Qian Du and Professor Susan Clark
12 March 2019
Garvan researchers have, for the first time, revealed a link between the timing of when DNA is copied in a dividing cell and changes to the chemical tags found on DNA which may lead to cancer development. Recently published in Nature Communications, the team’s findings may contribute to new approaches for cancer therapy or prevention.
“Our results have shed light on a new aspect of DNA replication timing that may be a key component of how the genome becomes unstable in cancer cells,” says Garvan Institute’s Professor Susan Clark, Head of the Genomics and Epigenetics Division and lead author of the study.
Disrupting the clockwork
Cell division occurs constantly in the human body, allowing tissues to grow and repair. It is like a remarkably refined choreography – each time a cell divides, it copies not only its entire genome, a three-billion letter DNA code, but also its entire epigenome – the chemical tags and molecules attached to the DNA which control how it is read. If the DNA code itself, or the epigenome, is copied incorrectly, the resulting change can sometimes drive cell growth and cancer development.

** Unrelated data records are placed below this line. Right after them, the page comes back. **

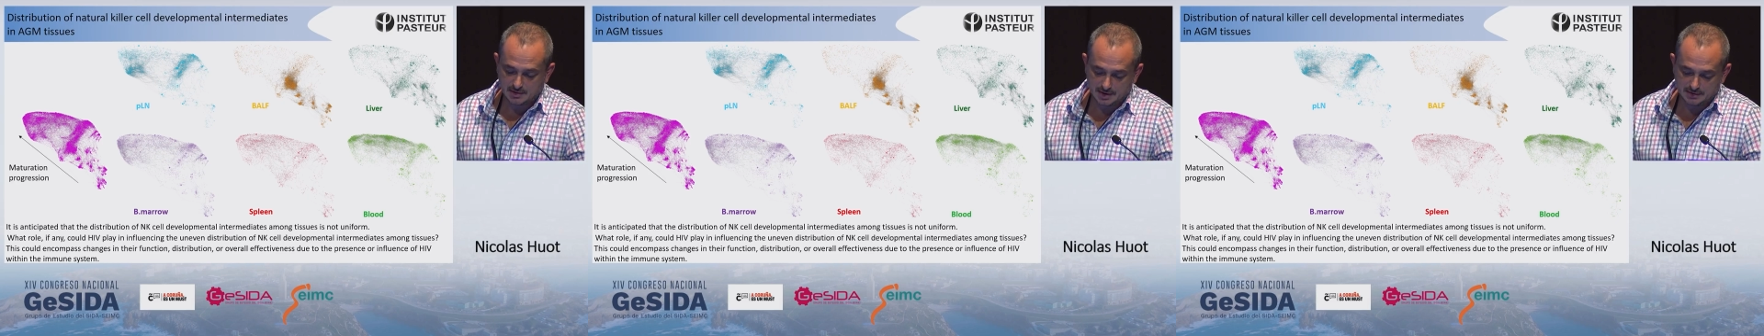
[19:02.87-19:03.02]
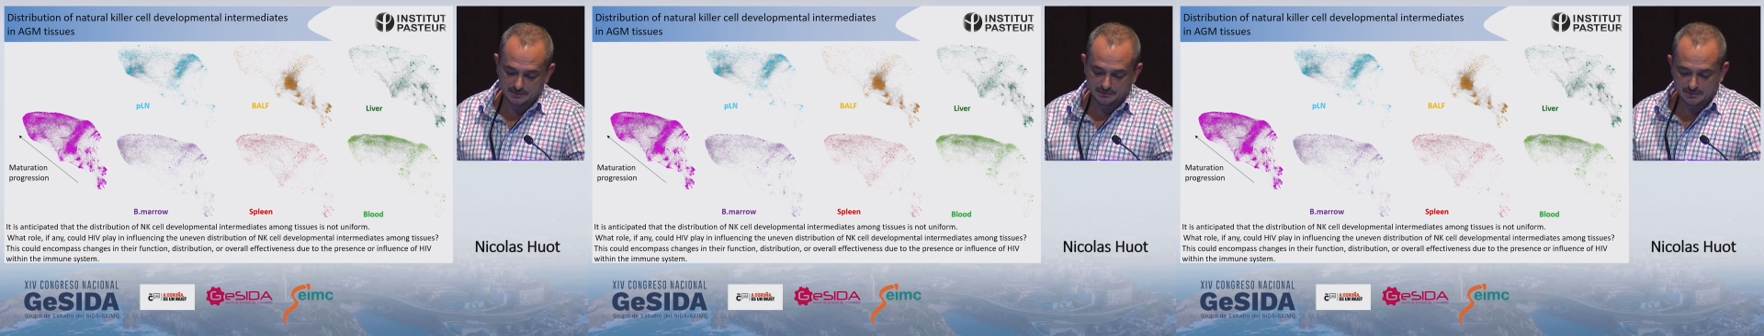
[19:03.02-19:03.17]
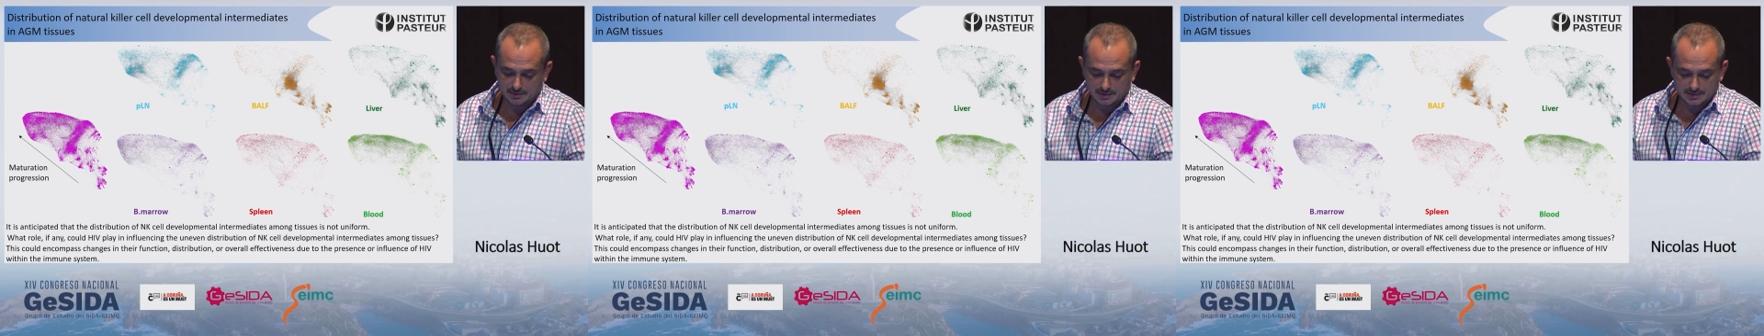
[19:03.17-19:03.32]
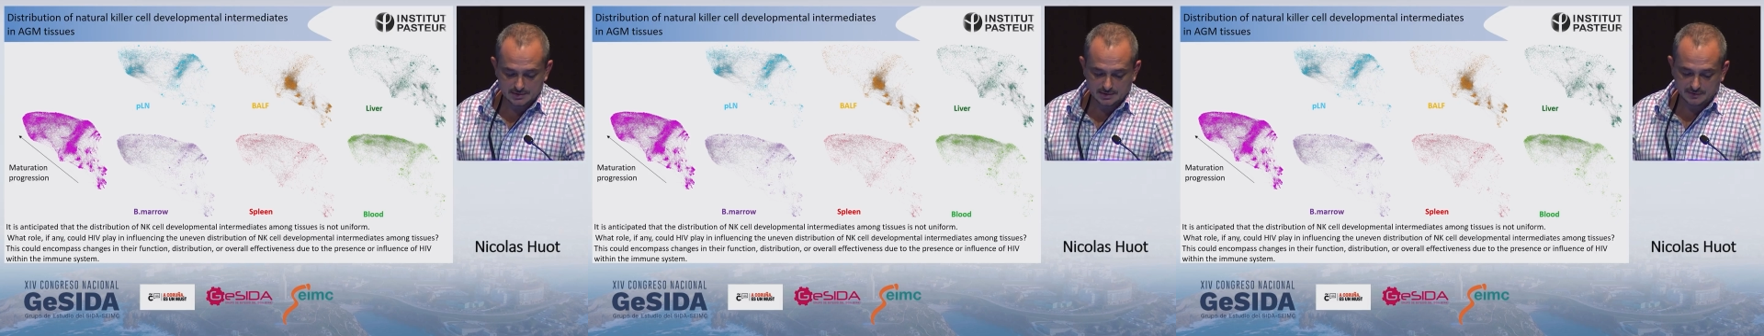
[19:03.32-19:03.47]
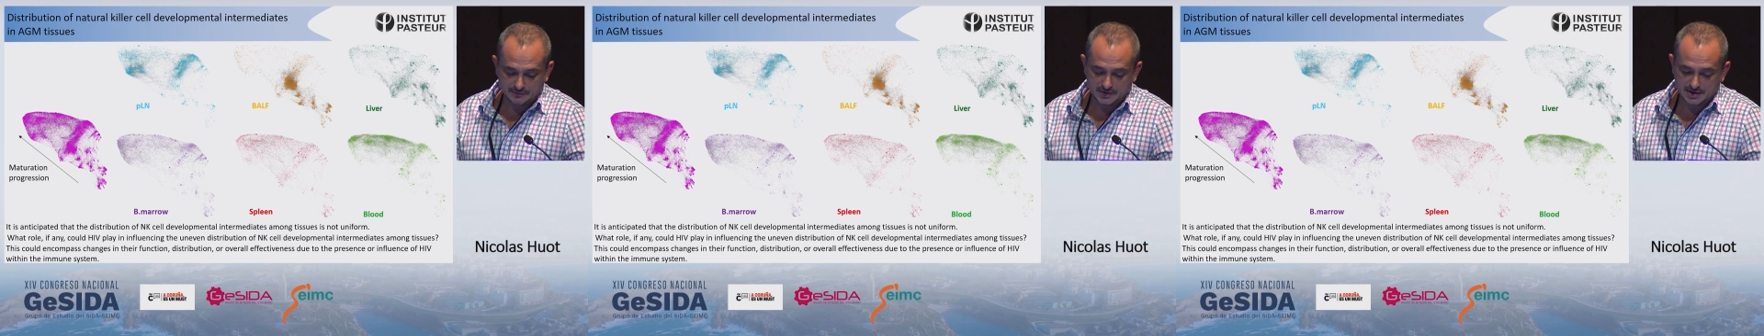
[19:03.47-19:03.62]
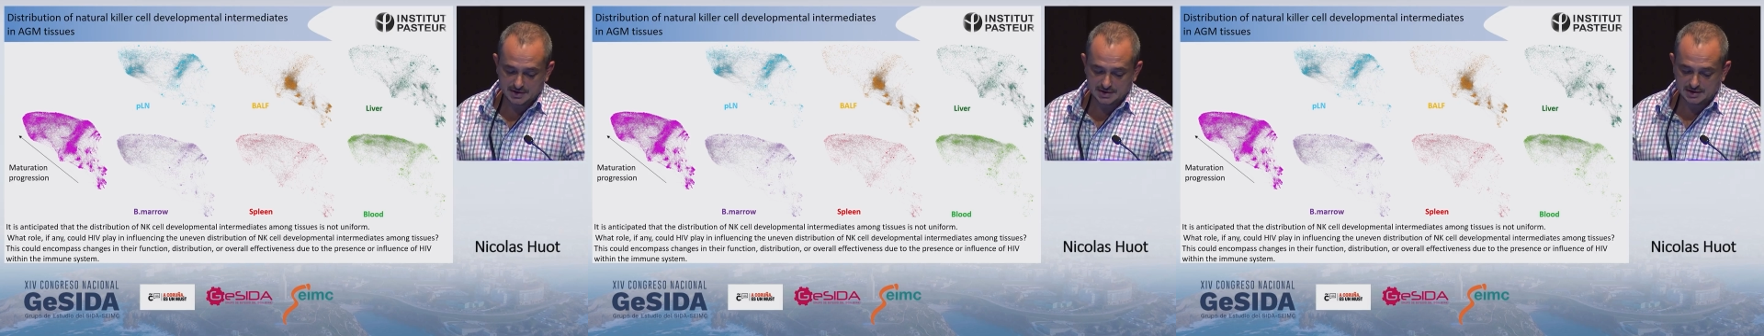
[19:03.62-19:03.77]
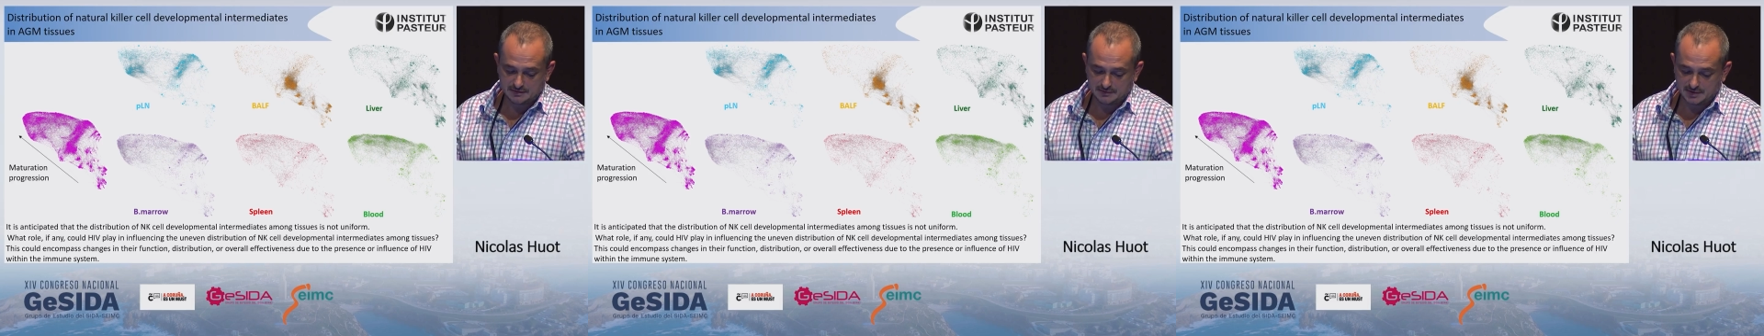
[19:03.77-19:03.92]
influence of
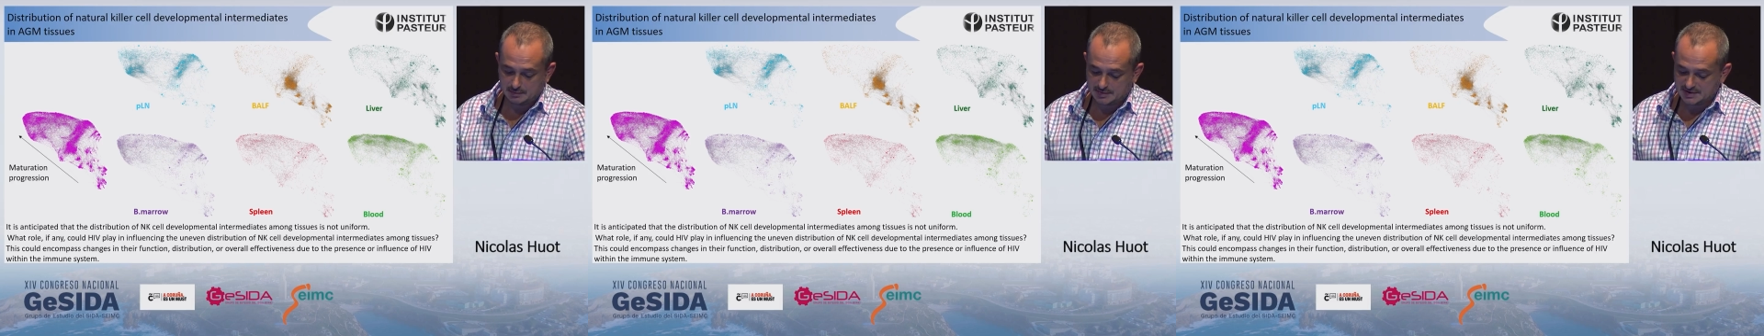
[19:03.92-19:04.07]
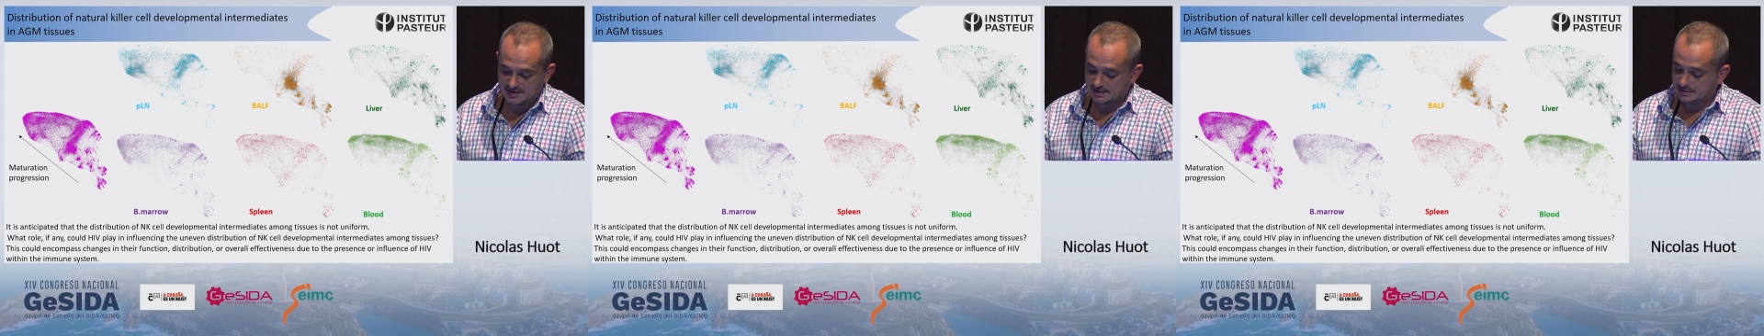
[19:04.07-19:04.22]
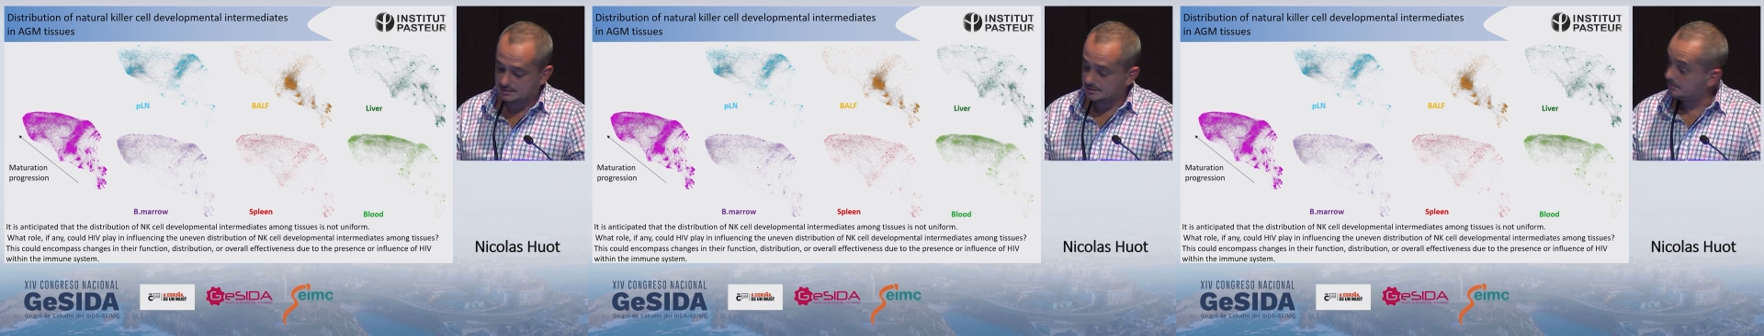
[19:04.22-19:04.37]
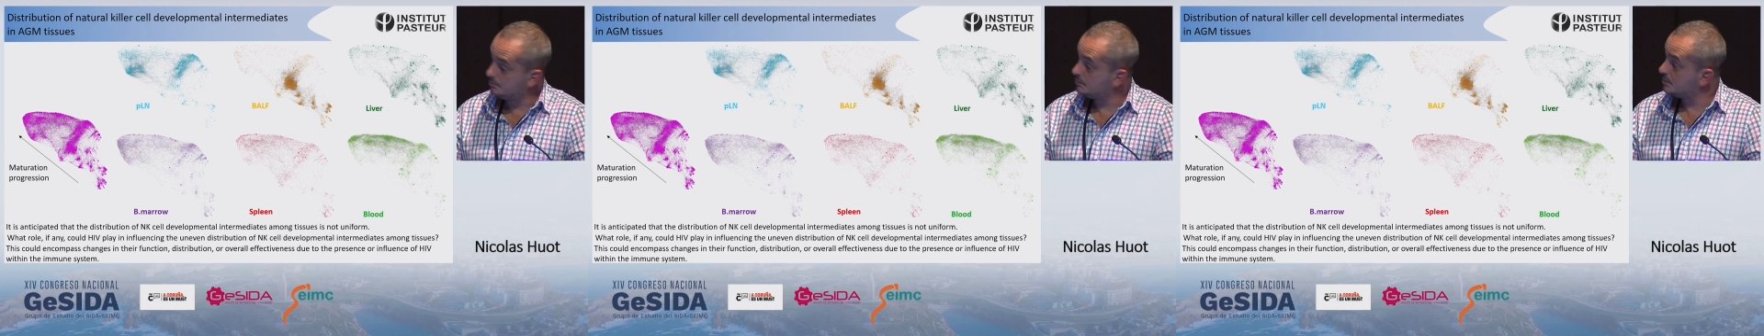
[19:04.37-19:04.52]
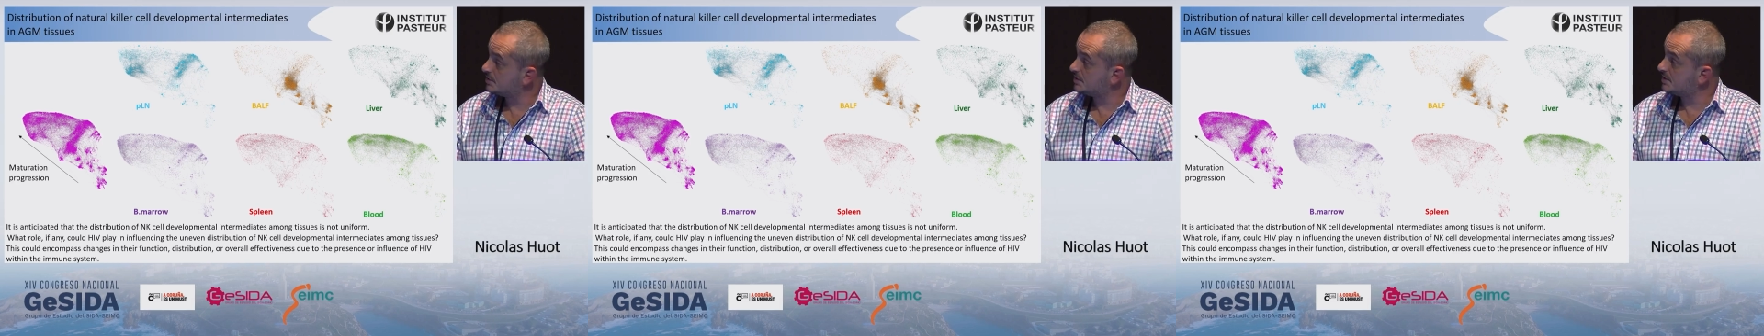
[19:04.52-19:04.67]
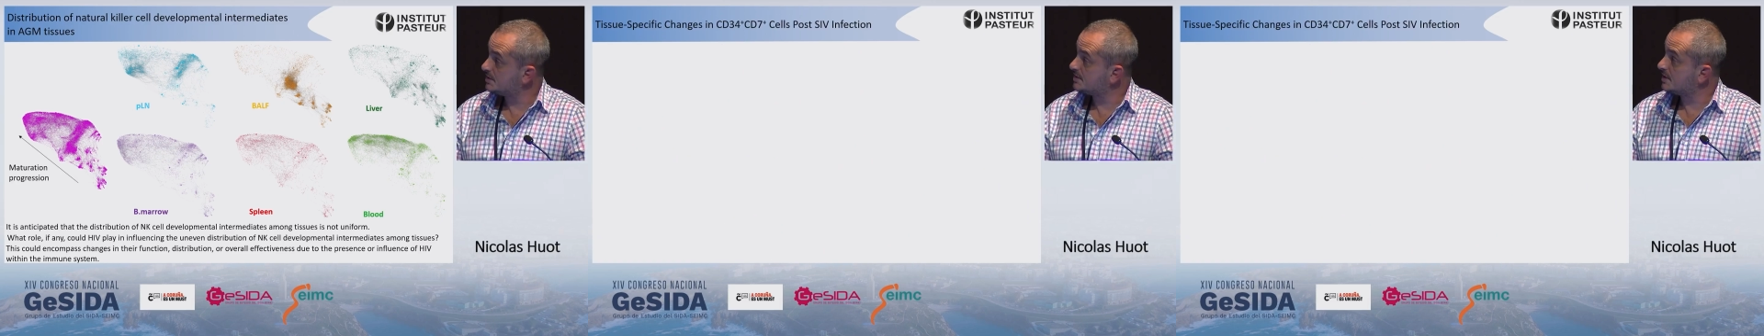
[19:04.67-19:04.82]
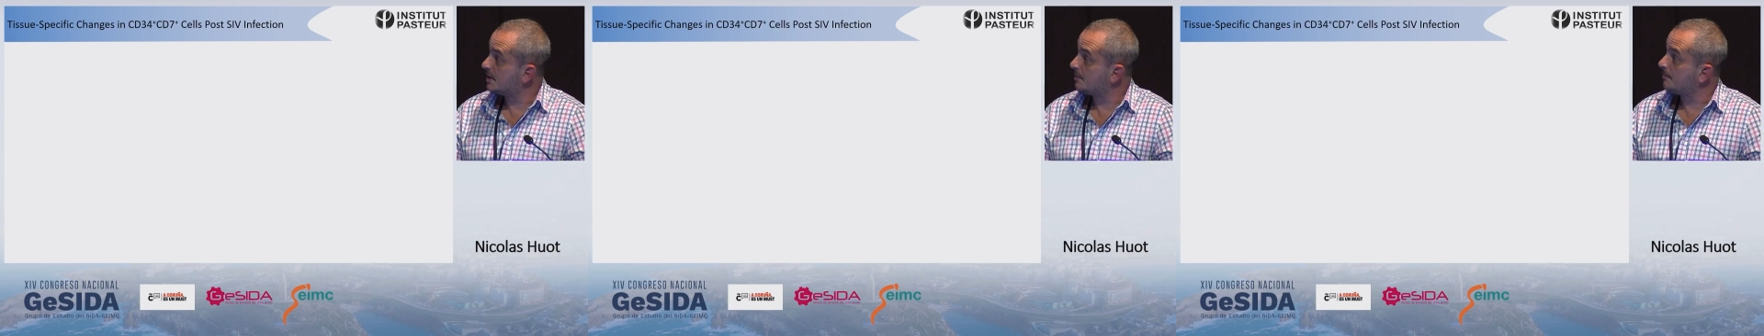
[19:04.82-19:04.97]
HIV within the immune
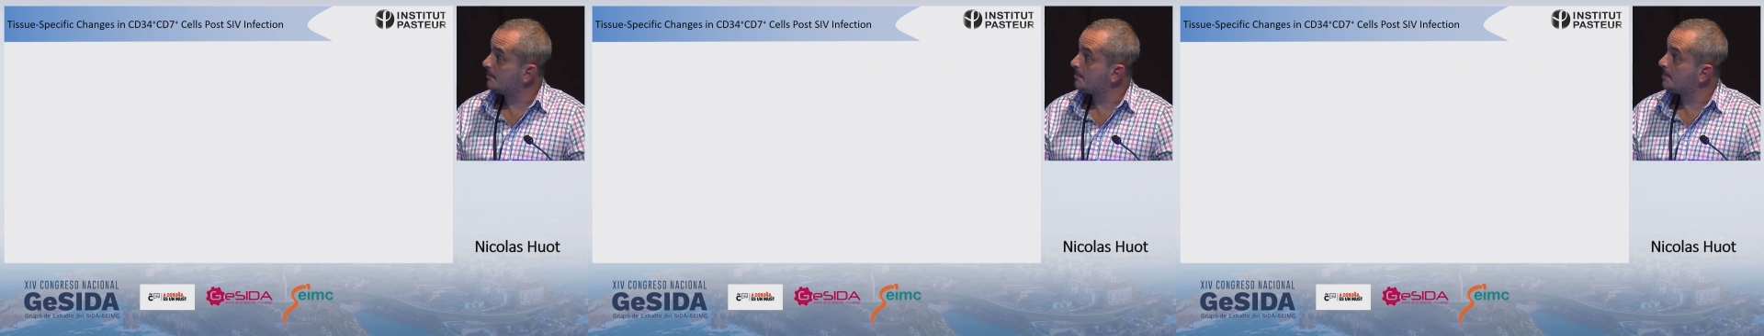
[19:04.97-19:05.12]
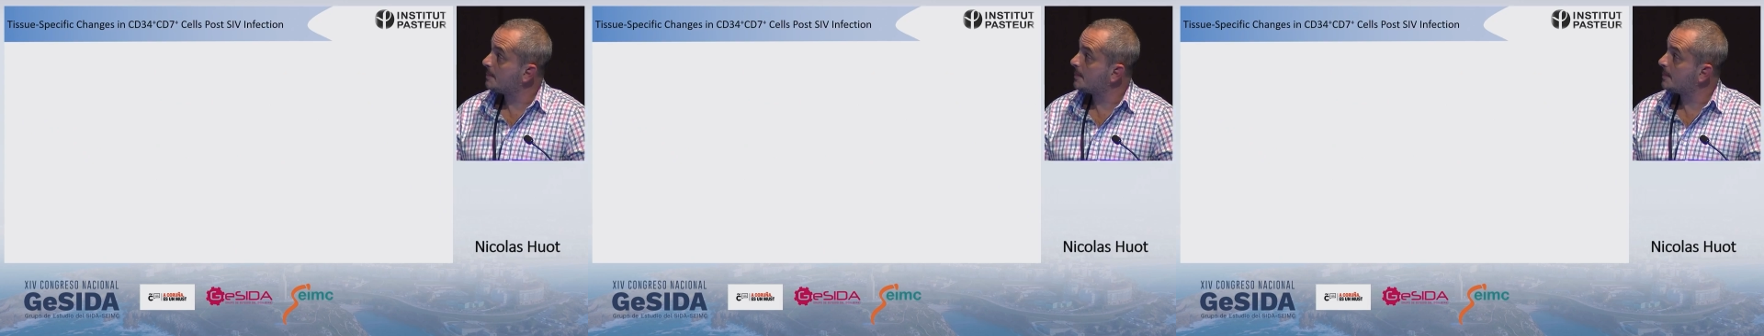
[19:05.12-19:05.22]
system.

Using next-generation sequencing techniques, Garvan researchers have already made significant advances in understanding how epigenetic changes are linked to cancer development.
In this study, the team analysed the epigenome of prostate and breast cancer cells and discovered that sections of the cells’ epigenome, which were changed or deregulated, were also replicated at different times of the cell cycle.
“To study replication timing we optimised a new method that allowed us to sequence DNA and determine which regions replicate early or late,” explains co-first author Dr Saul Bert who developed the protocol during his PhD at the Garvan Institute. “This new method gives us an unprecedented view into the pattern of replication timing in cancer cells.”
“This is the first time that we’ve linked ‘mistakes’ in the epigenome to DNA replication timing,” explains co-first author, Garvan PhD student Qian Du. “For instance, we saw in both prostate and breast cancer cells that the regions of the genome that replicate late have a notable reduction in DNA methylation, compared to normal cells. Importantly, we found that changes to replication timing occurred across large regions of the genome and were associated with altered gene activity in the cancer cells.”
Shifting the architecture
The team’s study suggests that the replication timing is also linked to the overall stability of chromosomes – the microscopic X- or Y-shaped structures which carry the DNA inside cells and where the chromosomes are located within the cell nucleus. The DNA closer to the centre of the cell nucleus is replicated earlier in the cell cycle, while the DNA closer to the edge of the nucleus is replicated later, the team’s findings indicate.
The team also investigated existing datasets of 214 publicly available prostate cancer genomes and 35 breast cancer genomes, and discovered that the late-replicating DNA contained more ‘breakpoints’ – which are known to rearrange and cause chromosomes to become unstable.
“Late-replicating regions in normal DNA are potentially more susceptible to DNA damage leading to an increase in chromosomal rearrangements,” says Professor Clark. “This is a key finding as it suggests for the first time a mechanism involving mistakes in the epigenome that promotes chromosomal rearrangements in cancer and the early steps that initiate this process.”